Pemotongan suku bunga The Fed yang agresif, penguatan Rupiah, dan inflow asing menjadi faktor utama yang mendorong proyeksi positif bagi IHSG. Meskipun volatilitas jangka pendek mungkin terjadi, momentum positif ini menawarkan peluang bagi para investor untuk mengakumulasi saham-saham unggulan di sektor-sektor yang diuntungkan.
Dengan potensi kenaikan IHSG menuju 9.200 pada akhir 2025, pasar saham Indonesia terlihat menjanjikan untuk pertumbuhan yang berkelanjutan.(*)
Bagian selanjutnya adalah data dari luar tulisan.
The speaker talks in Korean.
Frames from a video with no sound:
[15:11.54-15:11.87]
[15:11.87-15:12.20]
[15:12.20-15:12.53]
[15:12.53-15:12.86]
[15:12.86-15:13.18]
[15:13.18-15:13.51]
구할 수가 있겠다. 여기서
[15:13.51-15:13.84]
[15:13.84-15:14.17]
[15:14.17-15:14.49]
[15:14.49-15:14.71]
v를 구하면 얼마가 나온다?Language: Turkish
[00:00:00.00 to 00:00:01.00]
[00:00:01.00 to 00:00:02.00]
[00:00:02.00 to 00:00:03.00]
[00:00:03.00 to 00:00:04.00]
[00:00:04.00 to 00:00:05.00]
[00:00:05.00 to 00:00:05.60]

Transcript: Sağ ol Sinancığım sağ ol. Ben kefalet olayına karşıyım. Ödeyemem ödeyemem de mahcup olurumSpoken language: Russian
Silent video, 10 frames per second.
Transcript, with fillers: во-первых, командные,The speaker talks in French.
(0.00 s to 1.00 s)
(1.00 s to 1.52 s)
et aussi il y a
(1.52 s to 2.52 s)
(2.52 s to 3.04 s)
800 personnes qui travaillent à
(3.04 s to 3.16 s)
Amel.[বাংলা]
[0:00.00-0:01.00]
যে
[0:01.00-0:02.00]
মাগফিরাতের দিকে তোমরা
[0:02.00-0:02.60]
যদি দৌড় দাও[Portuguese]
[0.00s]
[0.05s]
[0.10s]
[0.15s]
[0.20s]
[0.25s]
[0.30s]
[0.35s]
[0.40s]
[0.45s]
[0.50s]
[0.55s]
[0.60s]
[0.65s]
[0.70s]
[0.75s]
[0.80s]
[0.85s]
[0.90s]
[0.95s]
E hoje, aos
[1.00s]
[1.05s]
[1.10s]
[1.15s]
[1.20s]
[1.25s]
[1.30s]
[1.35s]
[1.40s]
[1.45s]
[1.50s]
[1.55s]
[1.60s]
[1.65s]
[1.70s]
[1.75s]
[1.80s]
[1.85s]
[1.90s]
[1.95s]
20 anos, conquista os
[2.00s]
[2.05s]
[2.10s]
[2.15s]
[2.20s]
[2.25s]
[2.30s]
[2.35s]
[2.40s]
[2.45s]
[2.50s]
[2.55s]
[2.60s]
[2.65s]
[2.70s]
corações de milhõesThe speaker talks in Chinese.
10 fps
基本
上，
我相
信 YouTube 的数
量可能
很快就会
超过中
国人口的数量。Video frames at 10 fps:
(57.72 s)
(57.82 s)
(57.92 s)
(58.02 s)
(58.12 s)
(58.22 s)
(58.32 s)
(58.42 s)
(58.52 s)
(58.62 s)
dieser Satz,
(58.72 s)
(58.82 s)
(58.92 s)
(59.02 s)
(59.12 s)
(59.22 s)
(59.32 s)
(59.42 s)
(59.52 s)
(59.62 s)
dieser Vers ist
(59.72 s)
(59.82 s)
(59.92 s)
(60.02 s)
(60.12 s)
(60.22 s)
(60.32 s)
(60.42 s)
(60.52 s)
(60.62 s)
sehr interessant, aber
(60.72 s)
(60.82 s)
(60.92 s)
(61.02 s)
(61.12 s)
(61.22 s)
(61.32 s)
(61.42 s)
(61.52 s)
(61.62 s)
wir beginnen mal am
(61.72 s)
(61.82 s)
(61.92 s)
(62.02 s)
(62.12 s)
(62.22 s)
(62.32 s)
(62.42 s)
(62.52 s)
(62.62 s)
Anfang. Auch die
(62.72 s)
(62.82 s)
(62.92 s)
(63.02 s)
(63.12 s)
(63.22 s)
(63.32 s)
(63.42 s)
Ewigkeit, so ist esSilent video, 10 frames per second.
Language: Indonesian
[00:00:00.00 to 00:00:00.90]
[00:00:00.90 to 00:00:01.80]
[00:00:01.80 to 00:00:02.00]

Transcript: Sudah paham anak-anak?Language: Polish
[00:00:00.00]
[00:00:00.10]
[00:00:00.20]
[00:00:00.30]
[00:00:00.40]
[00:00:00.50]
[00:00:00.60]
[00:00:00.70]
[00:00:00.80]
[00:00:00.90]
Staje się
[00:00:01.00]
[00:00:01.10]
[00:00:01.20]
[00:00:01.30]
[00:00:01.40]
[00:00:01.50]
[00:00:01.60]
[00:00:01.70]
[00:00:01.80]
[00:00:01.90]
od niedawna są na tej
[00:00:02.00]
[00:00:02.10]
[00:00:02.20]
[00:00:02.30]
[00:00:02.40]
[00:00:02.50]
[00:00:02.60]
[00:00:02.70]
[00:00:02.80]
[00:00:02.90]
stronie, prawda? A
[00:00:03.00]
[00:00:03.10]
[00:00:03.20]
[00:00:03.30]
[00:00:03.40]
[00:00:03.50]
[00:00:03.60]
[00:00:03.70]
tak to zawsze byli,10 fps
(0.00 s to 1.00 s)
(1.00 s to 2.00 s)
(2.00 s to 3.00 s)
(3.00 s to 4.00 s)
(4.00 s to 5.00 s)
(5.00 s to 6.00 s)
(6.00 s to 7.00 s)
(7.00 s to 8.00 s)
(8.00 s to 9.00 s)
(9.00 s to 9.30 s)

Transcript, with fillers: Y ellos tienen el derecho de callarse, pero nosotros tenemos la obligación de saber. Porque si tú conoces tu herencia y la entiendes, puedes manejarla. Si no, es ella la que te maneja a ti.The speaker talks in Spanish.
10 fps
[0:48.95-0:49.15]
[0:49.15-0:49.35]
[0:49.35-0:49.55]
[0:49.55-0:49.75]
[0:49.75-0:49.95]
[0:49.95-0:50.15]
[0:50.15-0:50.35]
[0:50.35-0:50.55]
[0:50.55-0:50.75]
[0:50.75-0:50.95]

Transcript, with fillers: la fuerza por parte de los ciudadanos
Berita atau informasi yang Anda baca membahas emiten atau saham tertentu berdasarkan data yang tersedia dari keterbukaan informasi PT Bursa Efek Indonesia dan sumber lain yang dapat dipercaya. Konten ini tidak dimaksudkan sebagai ajakan untuk membeli atau menjual saham tertentu. Selalu lakukan riset mandiri dan konsultasikan keputusan investasi Anda dengan penasihat keuangan profesional. Pastikan Anda memahami risiko dari setiap keputusan investasi yang diambil.